Дома развернули голубое и белое. «Парнем», которого боялись застудить, оказалось краснокожее и узкоглазое существо, к тому же довольно горластое. Оно, это существо, сучило ножками и что-то требовательно кричало. [122]

— Хорошенький? — ревниво спросила мама.

Зойка, — что взять с девчонки, которая с утра до вечера возилась с куклами, играла в дочки-матери, — захлопала в ладоши, запричитала:

— Ой какой чуднюсенький!

И полезла нянчить, но мама не доверила сразу.

А я отмолчался тогда. Не очень-то пришелся он мне по душе, этот горластый краснокожий крикун. К тому же я, тогда уже девятилетний мальчишка, понимал, что много хлопот, возни, беспокойства предстоит мне с ним. Отец и мать днями на работе, за няньку-то мне оставаться!
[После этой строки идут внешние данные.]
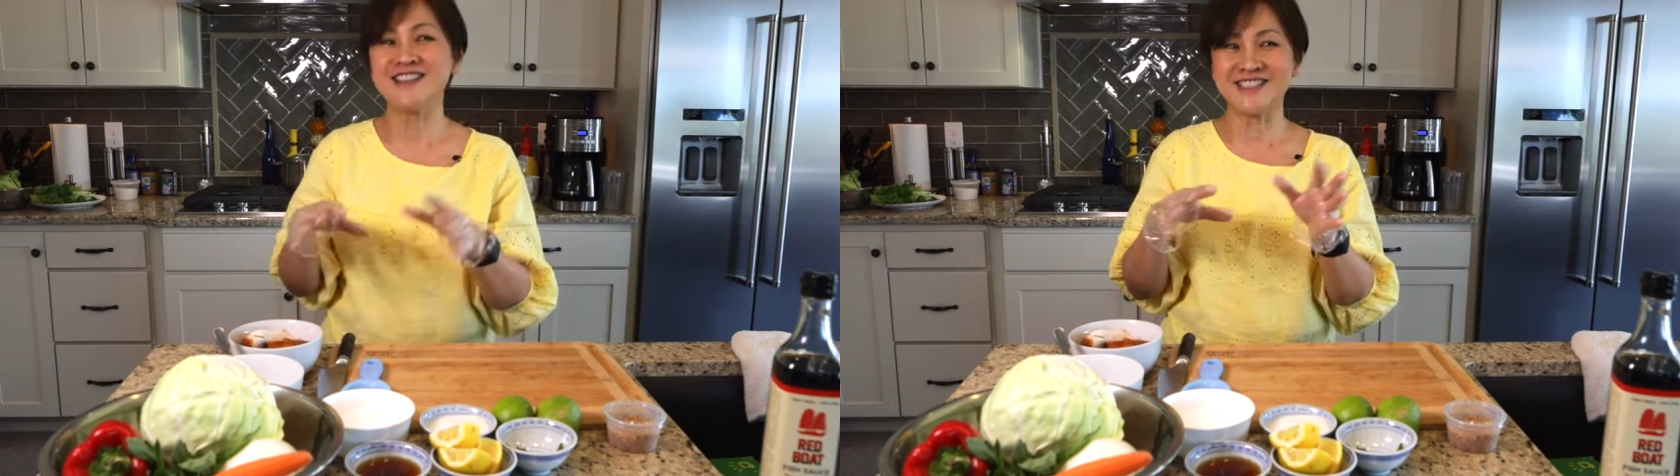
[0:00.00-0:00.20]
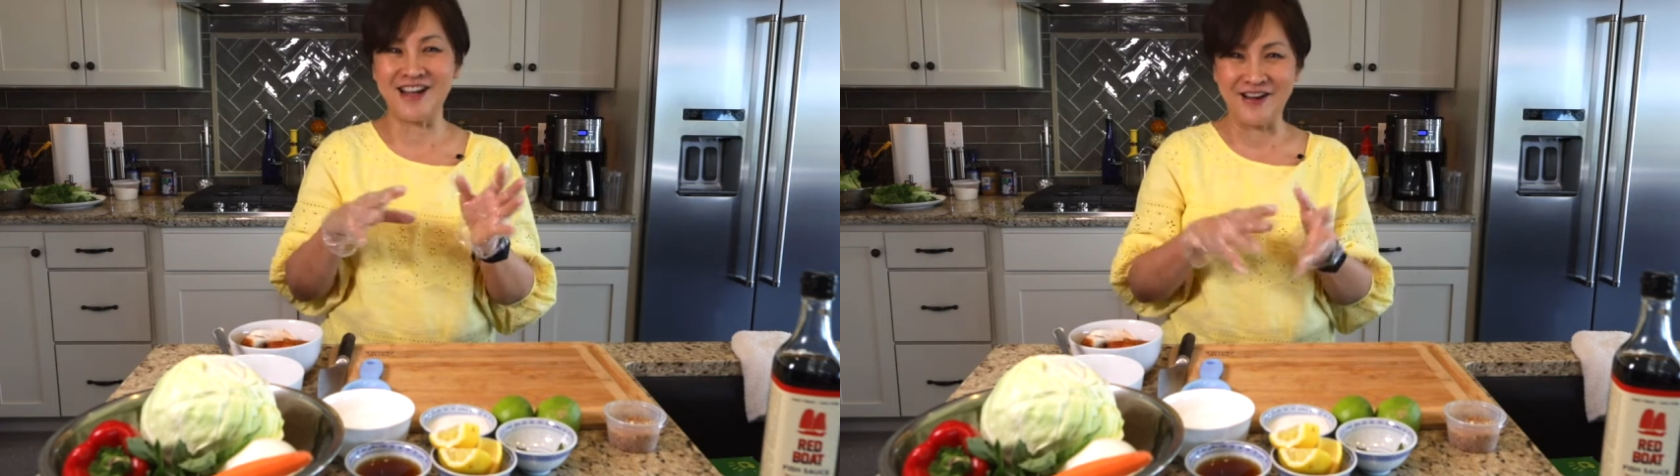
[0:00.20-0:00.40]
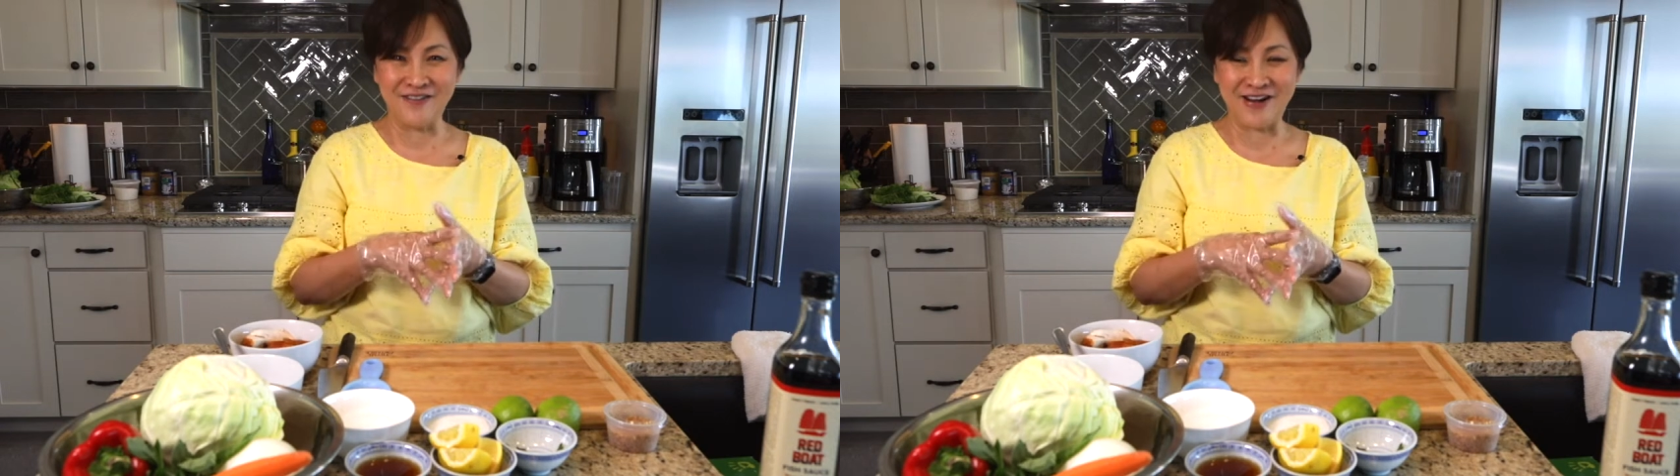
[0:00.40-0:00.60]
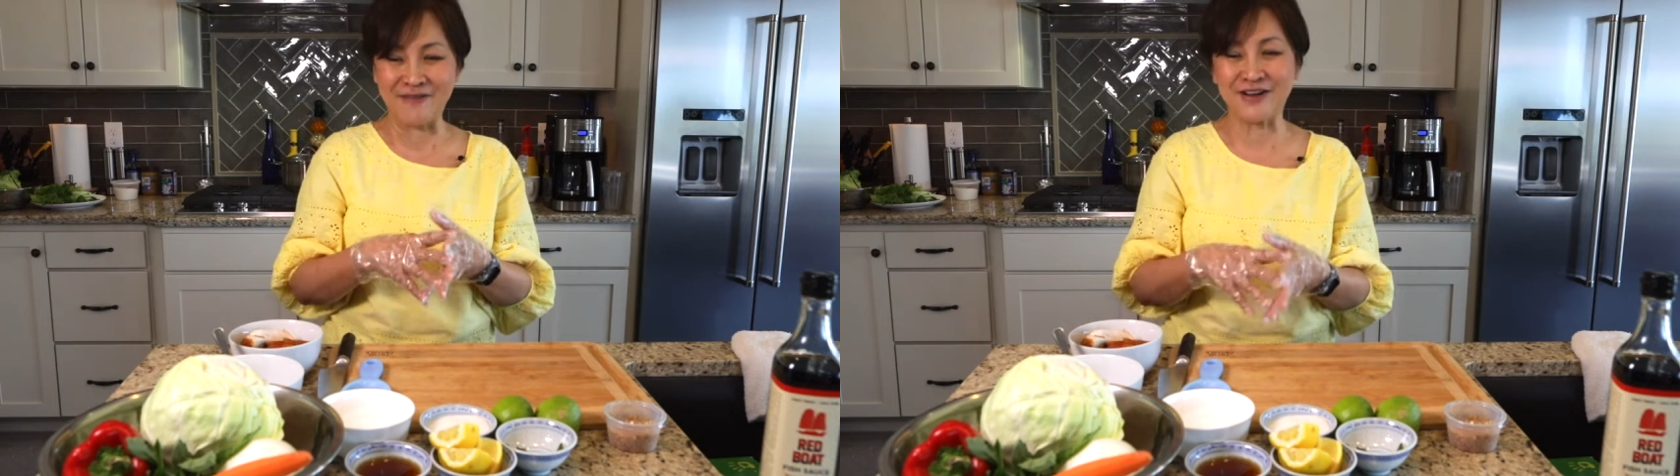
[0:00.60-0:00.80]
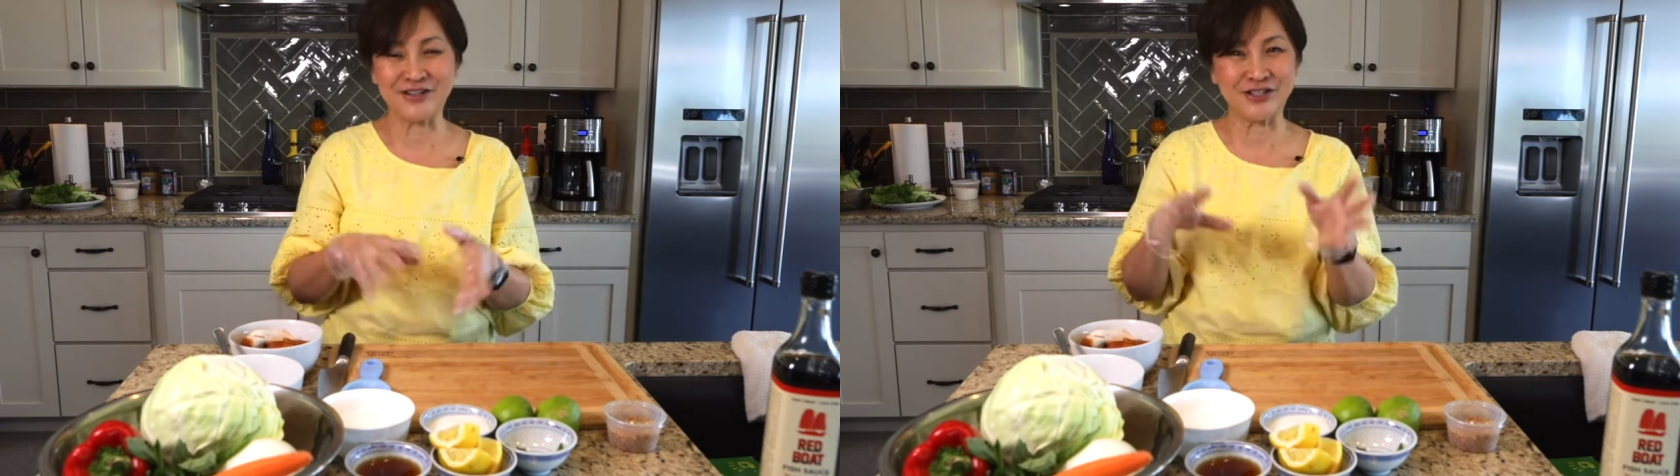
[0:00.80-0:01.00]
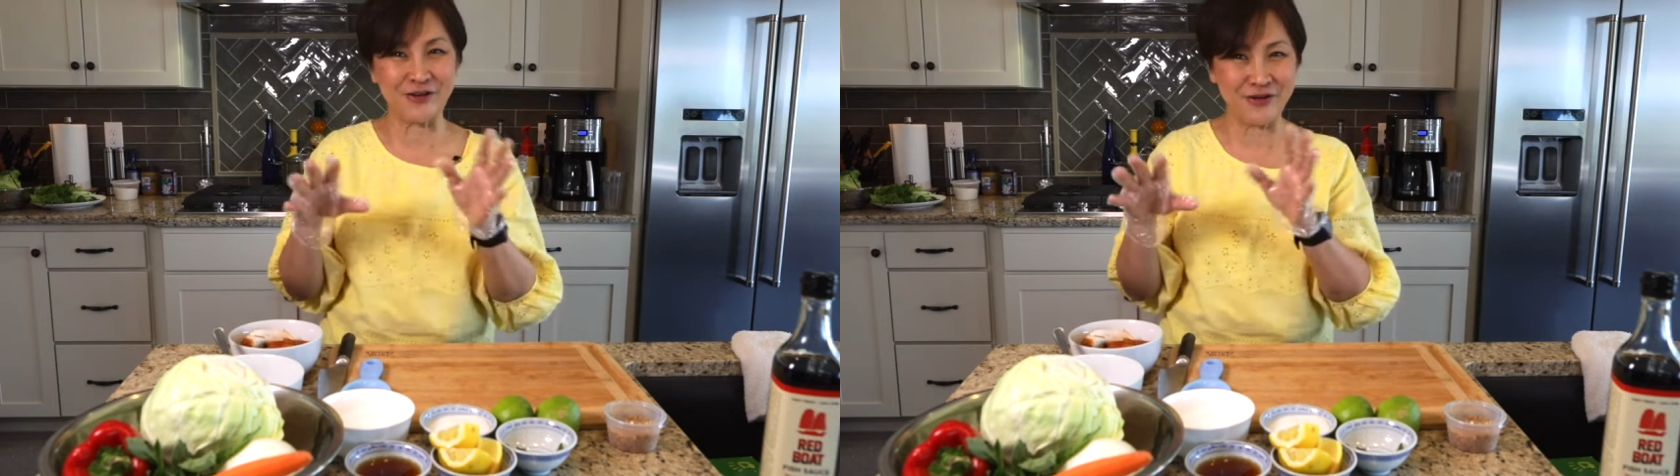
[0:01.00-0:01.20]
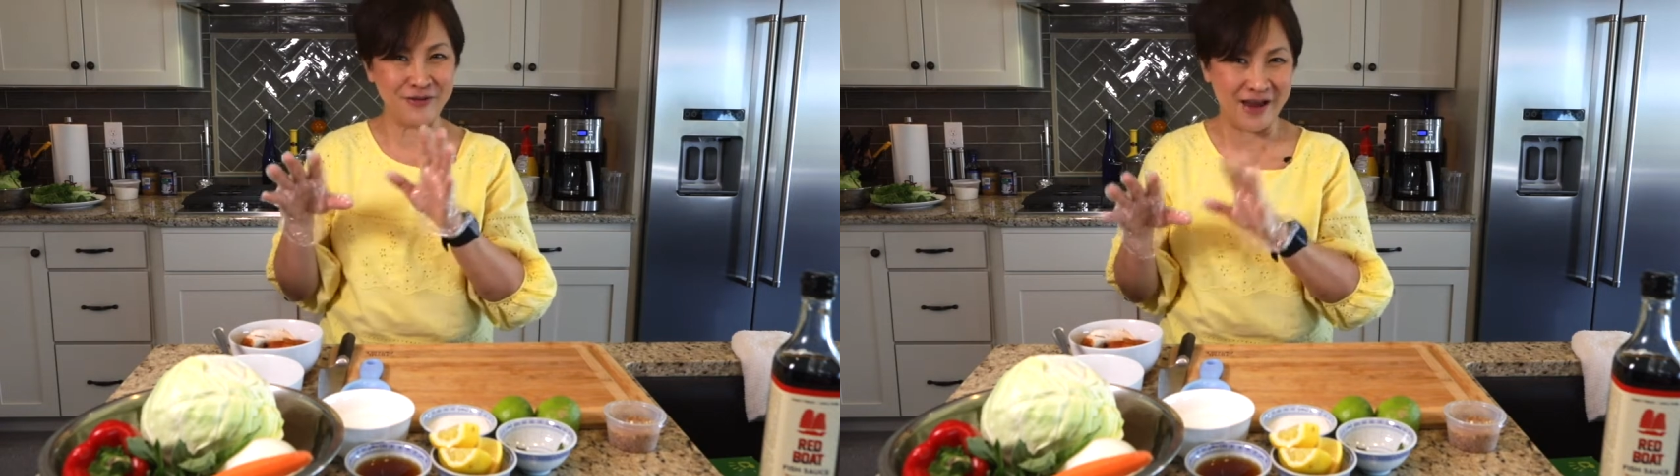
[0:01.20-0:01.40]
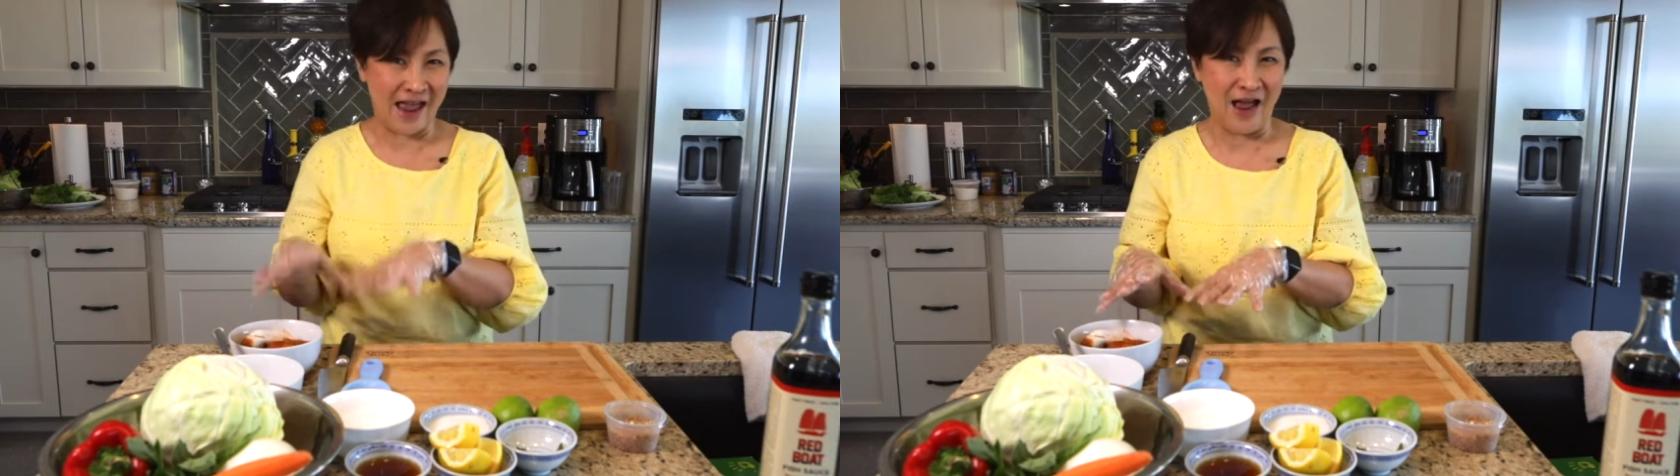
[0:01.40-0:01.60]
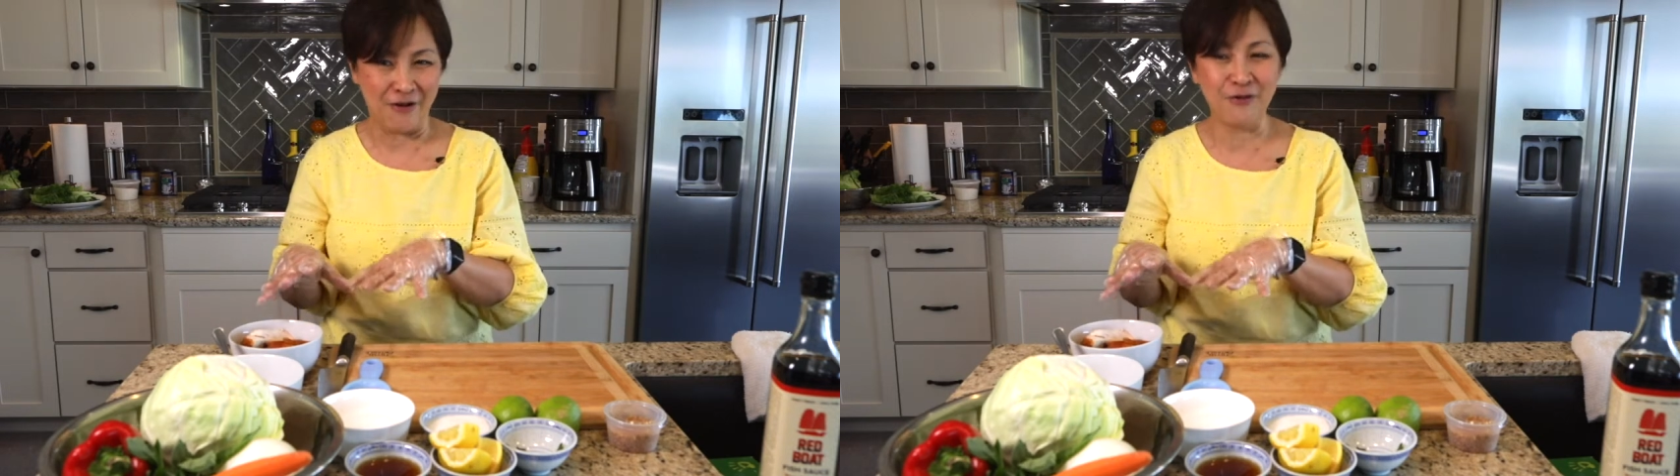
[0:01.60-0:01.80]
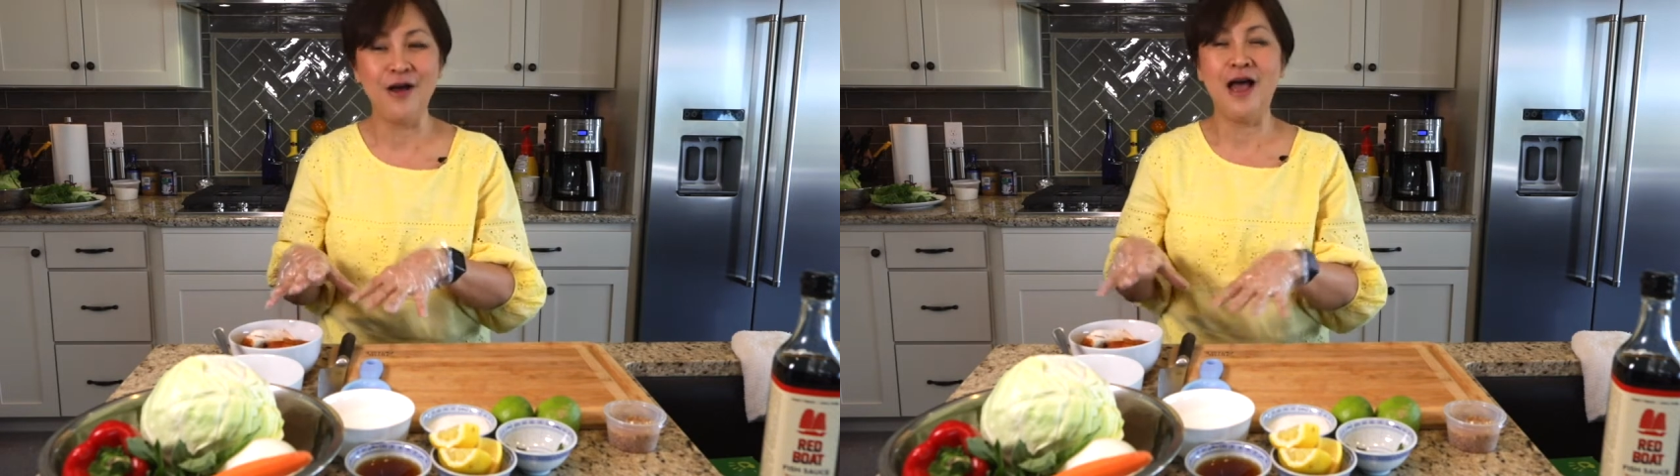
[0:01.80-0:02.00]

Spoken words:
But I'm going to show you now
Не знаю, какой был я нянькой, но из этих хлопот, из этого беспокойства, несмотря на разницу в возрасте, и выросла наша привязанность друг к другу...

— Валя, ты убеги от них!

— Убегу, Юрка, конечно же убегу, — кричу, и в этом гомоне, плаче, стоне только он один слышит меня.

* * *

Колонна получилась длинной: впереди гнали людей, за ними, то есть за нами, скотину. Коровы, овцы, свиньи — все то из личной животины, что еще каким-то чудом сохранялось у жителей Клушина и было теперь отобрано немцами. Где-то там, в пестром стаде, затерялась и наша Зорька. Напрасно мама сберегала сено для нее, напрасно морили мы себя голодом. Лучше б забили корову...

Нас гнали в Гжатск. В сущности, чем отличались мы теперь от животных, которые брели за нами, покорные и бессловесные?..

Чья-то мать пробилась сквозь цепочку охранников — на нее натравили овчарку.

Мальчишку — он пытался что-то кому-то передать — ударили прикладом.

Вот и наш дом.

Я не хочу смотреть на него. Знаю, все стоят у калитки. Знаю, долго будет бежать за нами, заламывая руки, мама, долго, пока не скроемся из виду, будет смотреть вслед отец и смолить одну самокрутку за другой.

«Ты убеги от них, Валя», — слышу я Юркин голос.

— Убегу! — сжимаю я кулаки.

...В Гжатске каждого из нас посадили на повозки, запряженные подтощавшими за две военные зимы тяжеловозами, к каждому приставили немца охранника. Мне достался старик [123] Иоганн — толстый, беззастенчивый обжора: положенную мне крохотную пайку эрзац-хлеба он аккуратно съедал сам.

И начался наш путь в Германию.

Еще в Гжатске я узнал, что днем позже в колонне девчат угнали и Зою.

А через три недели ночью — Клушино к тому времени было свободно, ничто не грозило моим, — выкрав у Иоганна оружие, из белорусской деревни, где задержались мы на постое, я бежал в лес. После нескольких суток голодного и холодного блуждания по незнакомым местам наткнулся на нашу танковую часть.